Action item: Retype the listing exactly; omit pictures.

Task data:
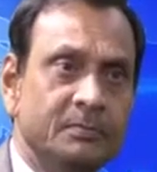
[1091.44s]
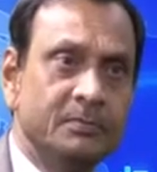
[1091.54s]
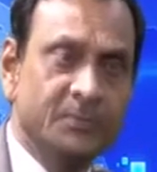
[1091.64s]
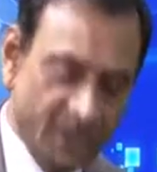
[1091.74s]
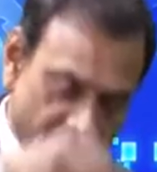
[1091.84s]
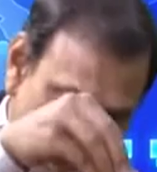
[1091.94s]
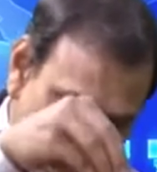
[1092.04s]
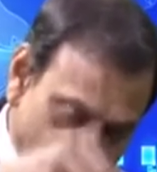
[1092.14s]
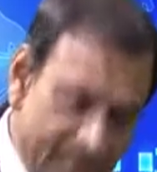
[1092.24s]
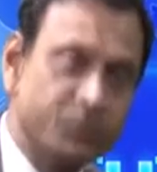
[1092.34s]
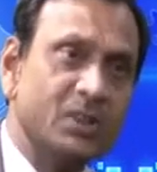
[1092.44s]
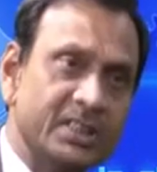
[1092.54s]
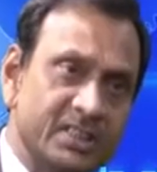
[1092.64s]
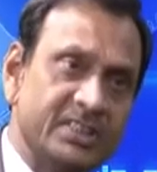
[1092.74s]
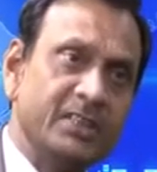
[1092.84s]
The health
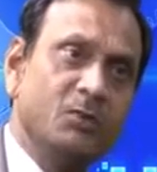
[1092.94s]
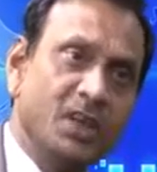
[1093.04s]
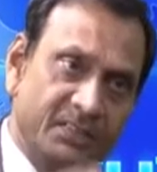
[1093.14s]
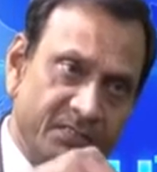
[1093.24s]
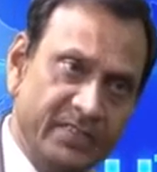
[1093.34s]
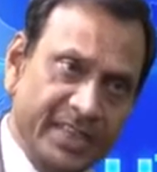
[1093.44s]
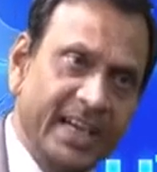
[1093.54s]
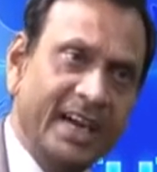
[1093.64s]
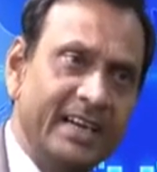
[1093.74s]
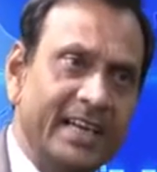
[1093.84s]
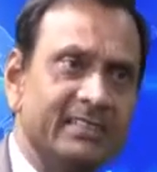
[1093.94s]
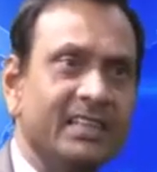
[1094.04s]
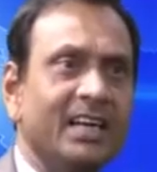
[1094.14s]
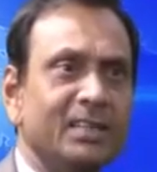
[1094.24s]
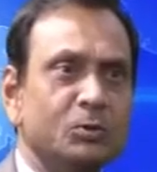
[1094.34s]
workers, they worked very hard at the
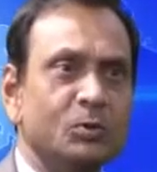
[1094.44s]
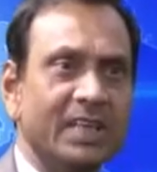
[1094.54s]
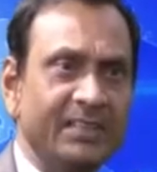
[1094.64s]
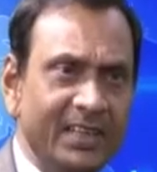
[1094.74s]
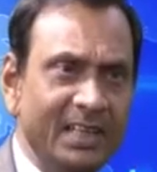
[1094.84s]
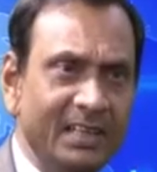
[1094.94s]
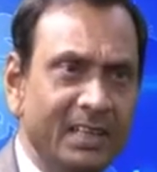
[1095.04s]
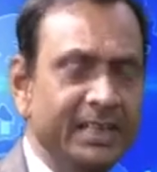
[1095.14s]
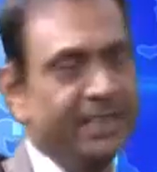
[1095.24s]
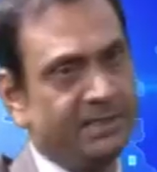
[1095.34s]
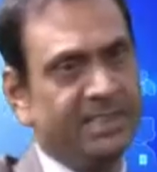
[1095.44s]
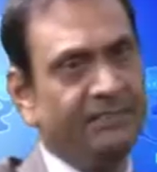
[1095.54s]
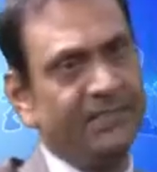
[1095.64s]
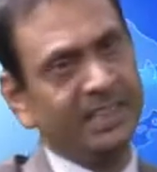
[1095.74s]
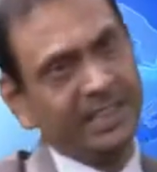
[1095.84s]
grassroots level. Yes,
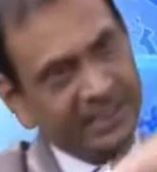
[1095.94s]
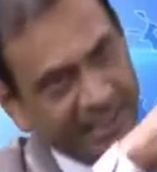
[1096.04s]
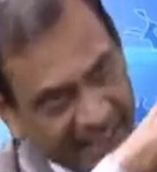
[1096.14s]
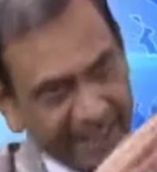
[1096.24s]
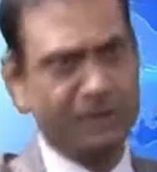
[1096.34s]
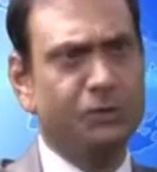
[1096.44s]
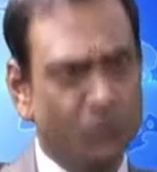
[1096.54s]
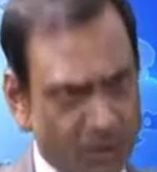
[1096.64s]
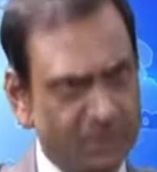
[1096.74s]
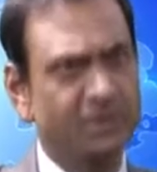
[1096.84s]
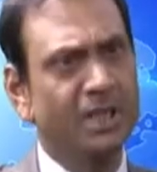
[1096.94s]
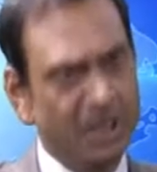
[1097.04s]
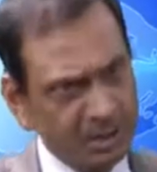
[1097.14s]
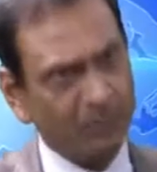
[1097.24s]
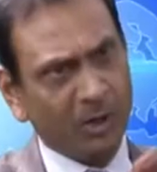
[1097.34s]
definitely the direction was
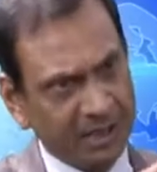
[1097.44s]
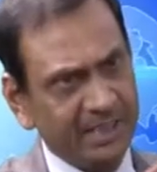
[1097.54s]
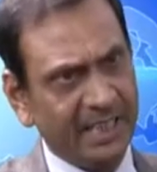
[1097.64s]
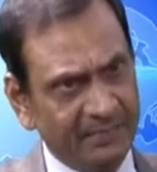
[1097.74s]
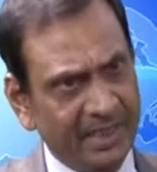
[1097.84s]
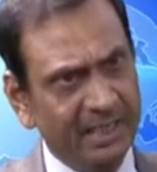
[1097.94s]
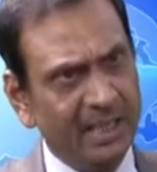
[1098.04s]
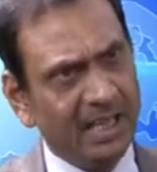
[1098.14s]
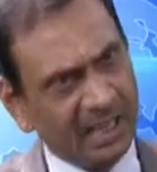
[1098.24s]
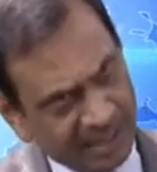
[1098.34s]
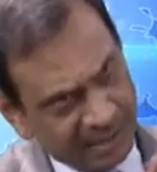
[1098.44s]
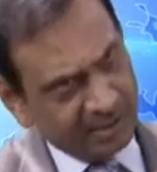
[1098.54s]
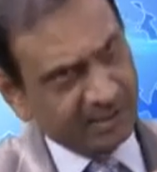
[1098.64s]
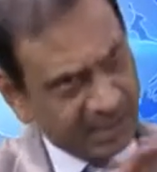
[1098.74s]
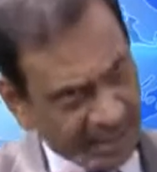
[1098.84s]
the policy level
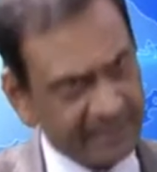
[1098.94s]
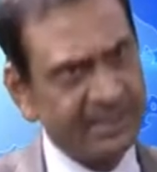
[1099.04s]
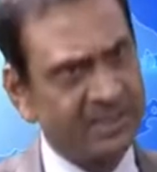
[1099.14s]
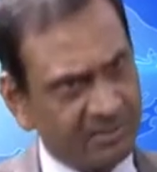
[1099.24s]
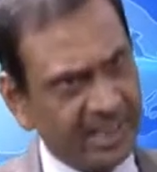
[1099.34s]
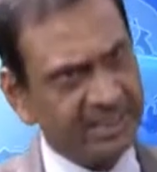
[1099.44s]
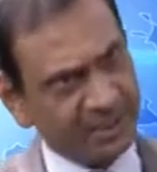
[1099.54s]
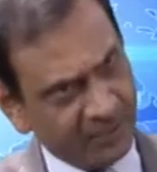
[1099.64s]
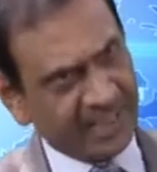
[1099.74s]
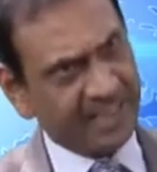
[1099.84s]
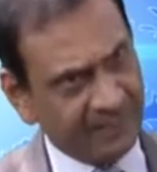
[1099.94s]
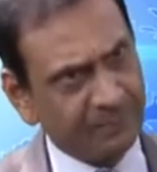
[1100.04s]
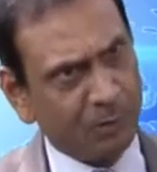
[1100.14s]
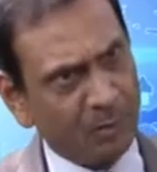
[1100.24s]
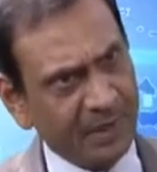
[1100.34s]
and the strategy were given
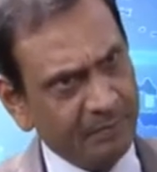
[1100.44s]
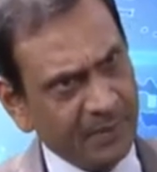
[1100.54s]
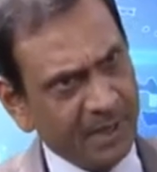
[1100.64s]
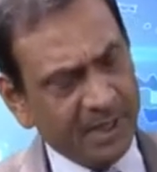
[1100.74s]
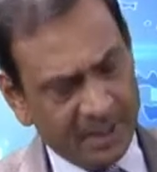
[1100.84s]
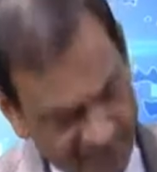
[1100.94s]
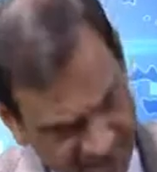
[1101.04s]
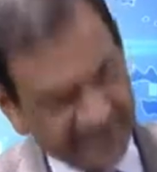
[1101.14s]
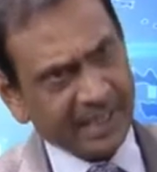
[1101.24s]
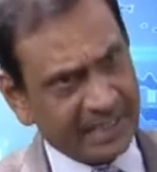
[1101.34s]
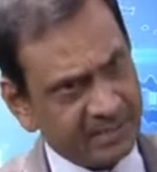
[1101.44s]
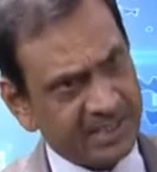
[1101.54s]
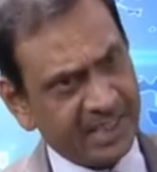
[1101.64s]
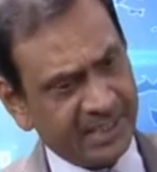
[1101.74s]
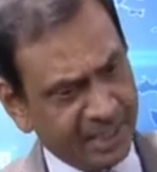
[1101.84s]
from him here at the
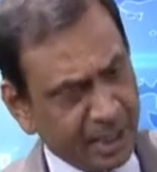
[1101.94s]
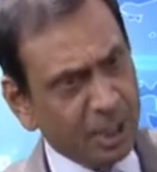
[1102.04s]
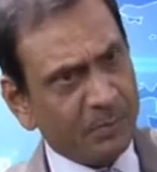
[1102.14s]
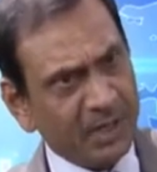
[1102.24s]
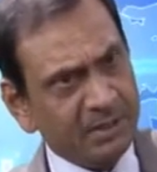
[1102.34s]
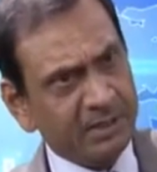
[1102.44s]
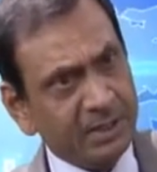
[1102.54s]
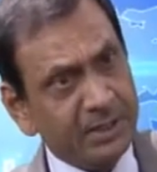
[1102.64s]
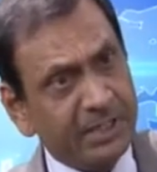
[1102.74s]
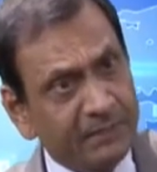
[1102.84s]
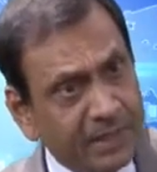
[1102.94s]
center. But they were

Solution to the exercise:
[1091.44s]
[1091.54s]
[1091.64s]
[1091.74s]
[1091.84s]
[1091.94s]
[1092.04s]
[1092.14s]
[1092.24s]
[1092.34s]
[1092.44s]
[1092.54s]
[1092.64s]
[1092.74s]
[1092.84s]
The health
[1092.94s]
[1093.04s]
[1093.14s]
[1093.24s]
[1093.34s]
[1093.44s]
[1093.54s]
[1093.64s]
[1093.74s]
[1093.84s]
[1093.94s]
[1094.04s]
[1094.14s]
[1094.24s]
[1094.34s]
workers, they worked very hard at the
[1094.44s]
[1094.54s]
[1094.64s]
[1094.74s]
[1094.84s]
[1094.94s]
[1095.04s]
[1095.14s]
[1095.24s]
[1095.34s]
[1095.44s]
[1095.54s]
[1095.64s]
[1095.74s]
[1095.84s]
grassroots level. Yes,
[1095.94s]
[1096.04s]
[1096.14s]
[1096.24s]
[1096.34s]
[1096.44s]
[1096.54s]
[1096.64s]
[1096.74s]
[1096.84s]
[1096.94s]
[1097.04s]
[1097.14s]
[1097.24s]
[1097.34s]
definitely the direction was
[1097.44s]
[1097.54s]
[1097.64s]
[1097.74s]
[1097.84s]
[1097.94s]
[1098.04s]
[1098.14s]
[1098.24s]
[1098.34s]
[1098.44s]
[1098.54s]
[1098.64s]
[1098.74s]
[1098.84s]
the policy level
[1098.94s]
[1099.04s]
[1099.14s]
[1099.24s]
[1099.34s]
[1099.44s]
[1099.54s]
[1099.64s]
[1099.74s]
[1099.84s]
[1099.94s]
[1100.04s]
[1100.14s]
[1100.24s]
[1100.34s]
and the strategy were given
[1100.44s]
[1100.54s]
[1100.64s]
[1100.74s]
[1100.84s]
[1100.94s]
[1101.04s]
[1101.14s]
[1101.24s]
[1101.34s]
[1101.44s]
[1101.54s]
[1101.64s]
[1101.74s]
[1101.84s]
from him here at the
[1101.94s]
[1102.04s]
[1102.14s]
[1102.24s]
[1102.34s]
[1102.44s]
[1102.54s]
[1102.64s]
[1102.74s]
[1102.84s]
[1102.94s]
center. But they were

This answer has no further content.